IoT edge: SAP’s new embedded database automatically adapts to connected devices
Large software vendors are prone to be outmaneuvered by their smaller and nimbler rivals at the start of new disruption cycles, but SAP SE hopes to avoid that fate with the latest iteration of its embedded database that debuted this week, which promises to address the rise of connected devices with new hardware-based optimization functionality.
The performance monitoring capability introduced in the update sizes up the processor on which the database is running and determines the best balance of speed and efficiency for that particular operating environment. Administrators can make further tweaks through a backend console added in conjuction based on their specific requirements.

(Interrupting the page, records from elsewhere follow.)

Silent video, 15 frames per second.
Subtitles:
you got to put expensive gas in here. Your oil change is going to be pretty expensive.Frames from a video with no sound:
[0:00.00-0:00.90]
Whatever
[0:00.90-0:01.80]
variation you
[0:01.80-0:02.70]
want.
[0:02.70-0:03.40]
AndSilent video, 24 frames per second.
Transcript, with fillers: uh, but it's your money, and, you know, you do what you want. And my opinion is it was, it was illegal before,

That empowers organizations to use the database across a broad range of devices without having to apply any major modifications to their implementations, which checks two major items off SAP’s competitive to-do list. The first and arguably most significant is making the traditionally mobile-oriented SQL Anywhere relatively portable onto the new categories of connected objects finding their way into the corporate network.
That extends the usefulness of the system to several billion more devices while simultaneously addressing the company’s other top-priority in the embedded database market: fending off its fast-growing open-source competitors back in the mobile arena.

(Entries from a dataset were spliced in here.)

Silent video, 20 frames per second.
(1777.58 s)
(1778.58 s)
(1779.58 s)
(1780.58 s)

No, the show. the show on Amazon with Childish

Traditional nemesis SQLite has recently been joined by a project called Realm that saw its install base balloon to a whopping 100 smartphones and tablets over the last year or so thanks to a combination of highly competitive performance and a ease-of-use. SAP hopes that providing customers with the ability to use SQL Anywhere for both their mobile and connected device projects will help offset that value proposition.
That should prove especially appealing to organizations that are already using the database and have all the associated licensing, support and training commitments in place. Just to cement the pitch, the new version of SQL Anywhere also adds encryption to protect data flowing connected devices at the edge of the network to an organization’s backend systems.
Given that the release appears to be geared primarily towards existing customers, the backend systems that SAP has in mind are probably its own, most notably HANA. That’s made clear by the fact that SQL Anywhere boasts improved integration with the in-memory database on top of the other features introduced in the new iteration, which represents another potential advantage over the likes of Realm.